Esta tem sido mais uma dentre as incontáveis mudanças em nosso cotidiano: estamos todos mais conectados e próximos à ciência, tentando entender por meio dela, o que acontece. De acordo com pesquisa recente do Ibope, 58% dos brasileiros acreditam que a ciência será mais valorizada após a pandemia. Outro estudo, do IDEA Big Data, revelou que 76% dos brasileiros declararam interesse em passar a escutar opinião, conselhos e orientações de especialistas qualificados, como cientistas e pesquisadores, especialmente à medida que eles passaram a ocupar a mídia com intensidade sem precedentes. Já o Google mostra que buscas pelo termo “artigo científico” tiveram salto de 67% na comparação com mesmo período do ano anterior. Instituições de pesquisa, empresas de diagnóstico e produtores de vacina passaram a ter mais relevância na sociedade.

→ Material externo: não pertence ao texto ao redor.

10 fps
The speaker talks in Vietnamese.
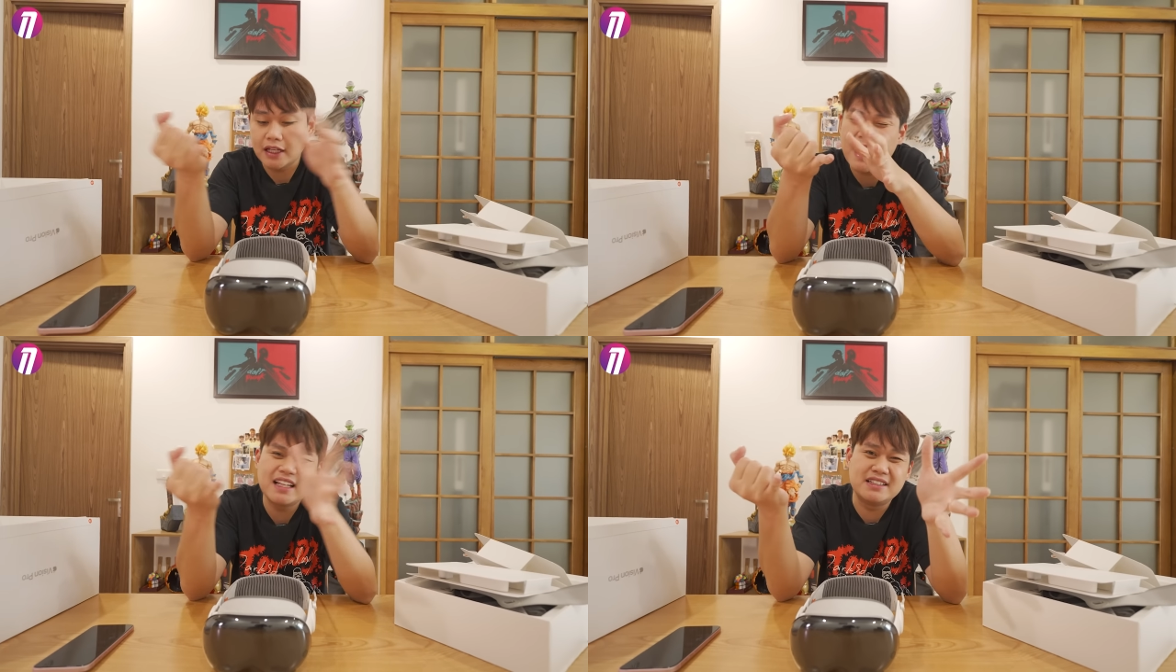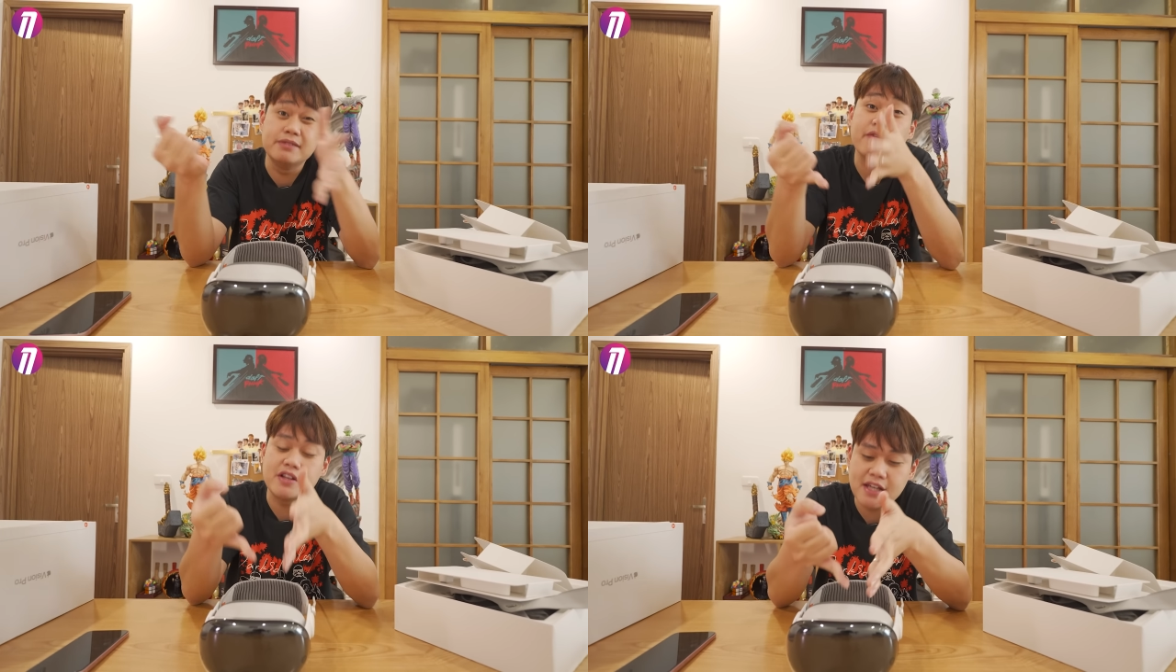Thật ra thì
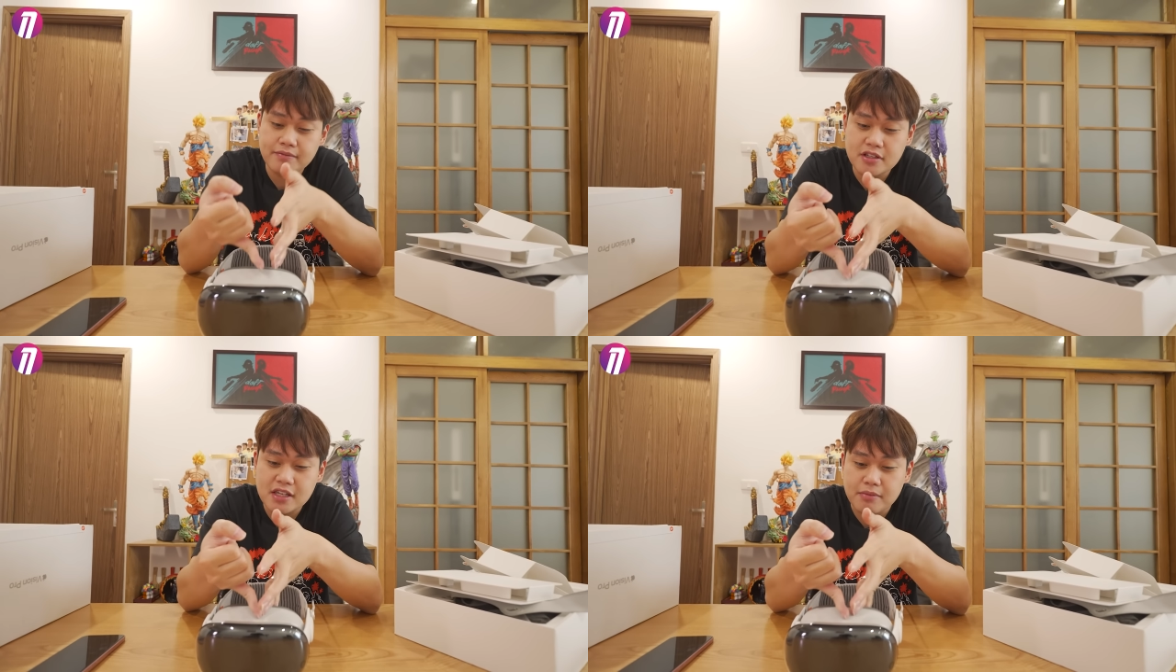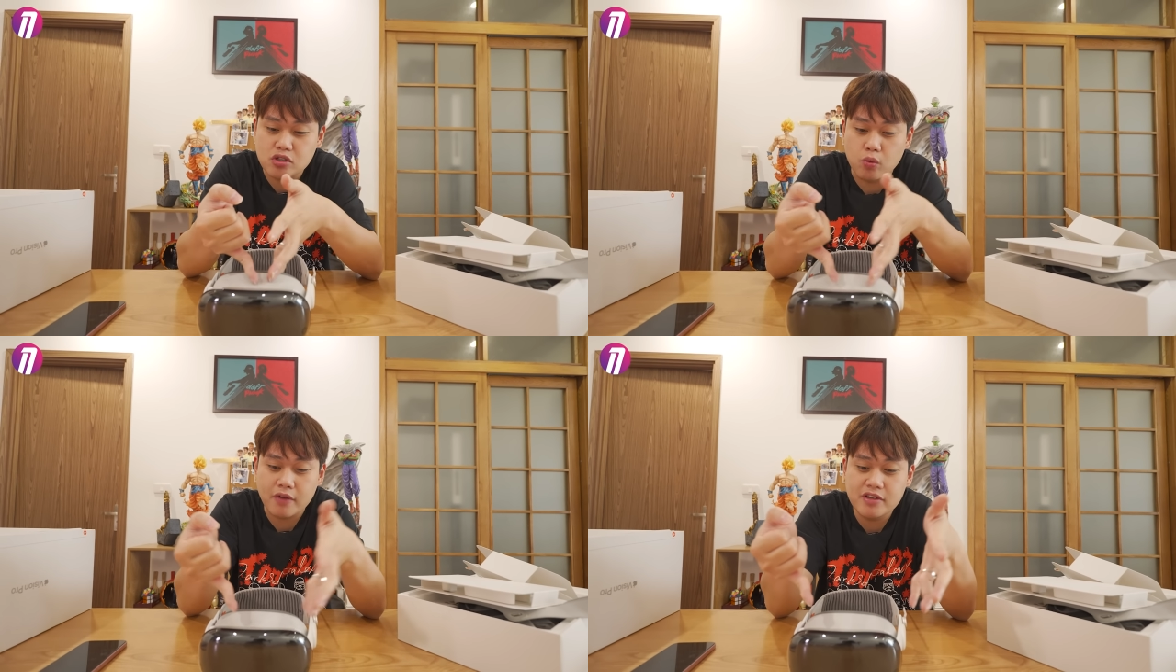90% những gì mình
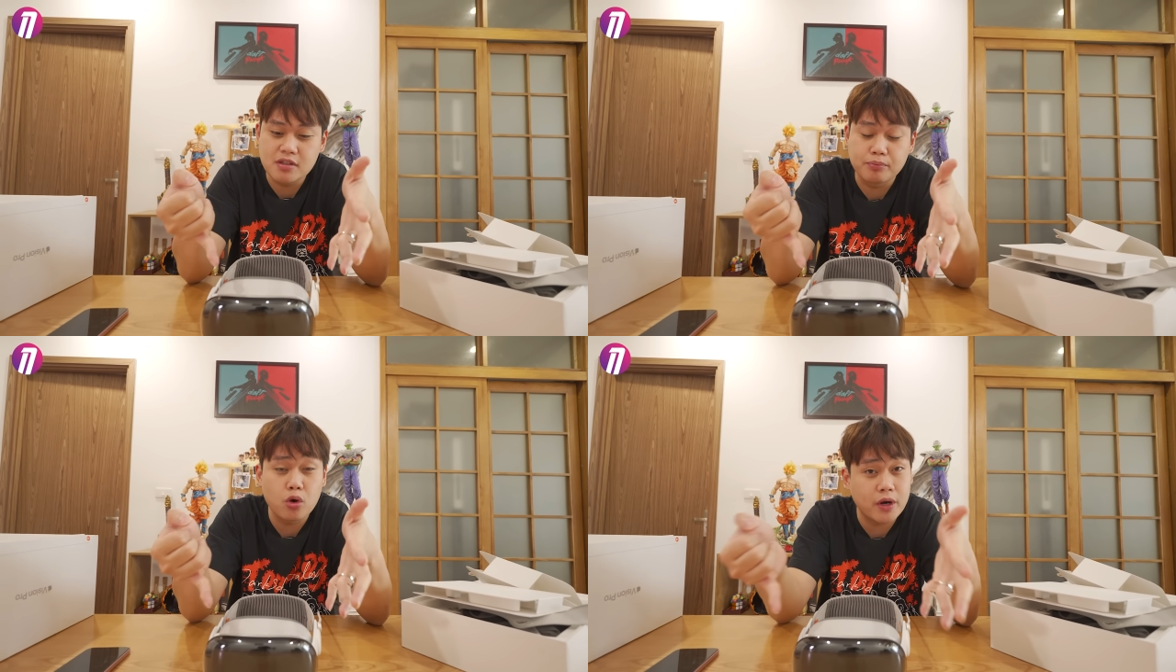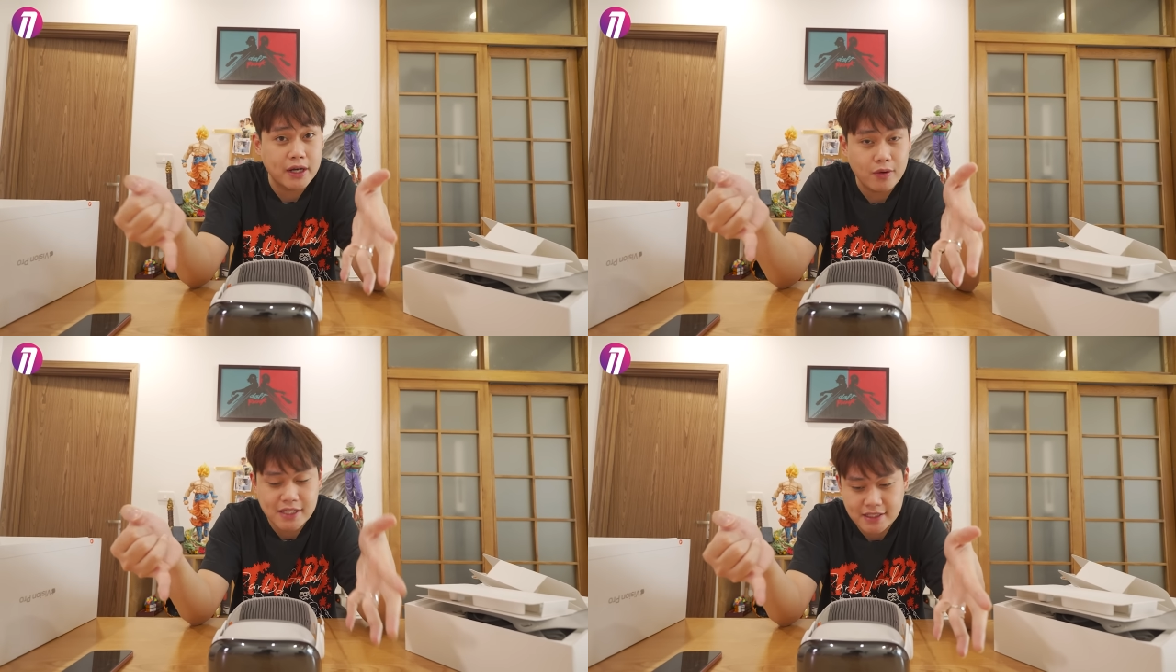dùng cái Vision Pro này
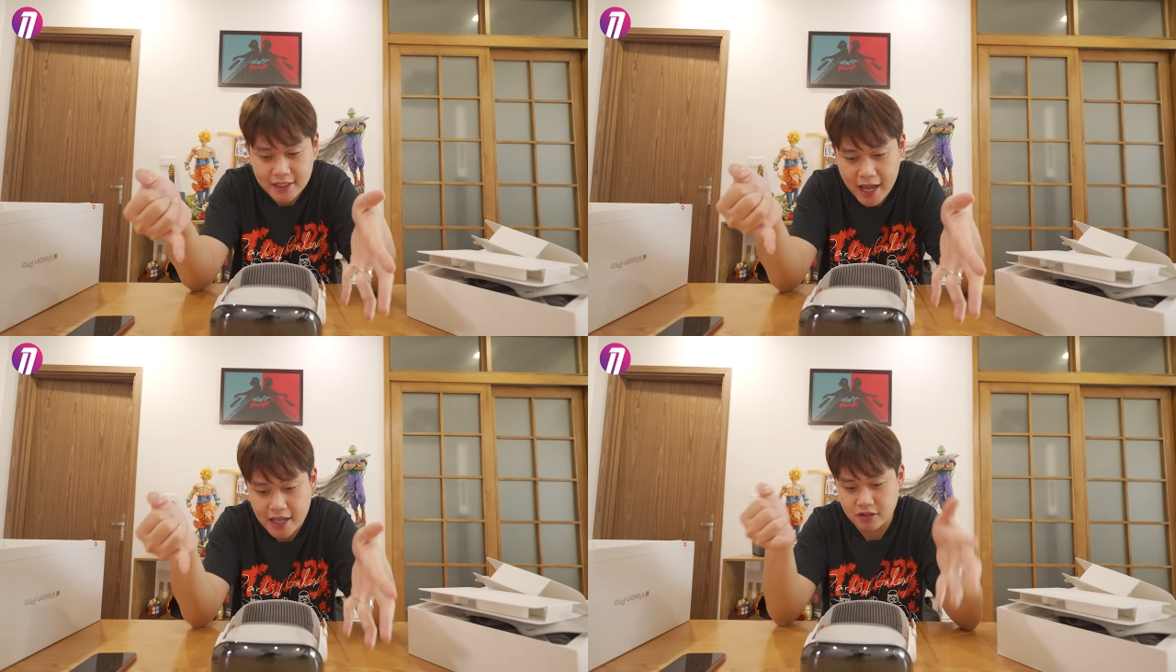đều là giải trí cả.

Em meio a uma conjuntura predominantemente negativa, nasceu o que podemos chamar de Momento Pró-Ciência. Um período potencialmente transformador de seu protagonismo, cujos impactos podem moldar o futuro. Quando a vida for voltando à (nova) normalidade, quando a vacina fizer parte dos calendários básicos de vacinação e quando algum outro tema dominar a mídia, será que voltaremos a ser a mesma sociedade de antes? Esqueceremos as cicatrizes para divergirmos sobre qualquer outra coisa? Ou usaremos os ensinamentos desta pandemia para valorizar e reconhecer o papel preponderante que a ciência possui em nossas vidas? A importância dada à ciência e a velocidade de resposta a uma eventual nova pandemia serão diretamente proporcionais. O momento vai passar, mas tais reflexões talvez sejam os legados mais evidentes que a COVID-19 irá deixar.

No que se refere ao Brasil, torna-se vital entender que os incentivos à saúde e pesquisa básica são investimentos imprescindíveis para o bem-estar da população. Recorrer à ciência com surtos já em curso custa mais dinheiro e mais vidas. Obviamente, esta não é uma discussão simples, visto que não há como se omitir ou postergar outras agendas e prioridades concomitantes e igualmente relevantes em um país com desafios tão abrangentes. Entretanto, também é crítico repensar os modelos atuais das universidades, questionando alinhamento à agilidade e necessidades do mundo “lá fora” e à postura relativamente contemplativa ao fomento do estado. Soma-se, aqui, a necessidade de maior participação da iniciativa privada em meio a esta dinâmica, expandindo sua presença local e ampliando as parcerias com entidades públicas.

Acima de tudo, esse ecossistema demanda atuação sinérgica, não permitindo se tomar partido (sem o perdão da palavra). Nenhuma esfera deve se preservar da responsabilidade e nenhum de nós esquecer do protagonista do momento. É verdade que ainda não temos resposta para tudo, mas muito provavelmente, sem a ciência não teríamos para nada.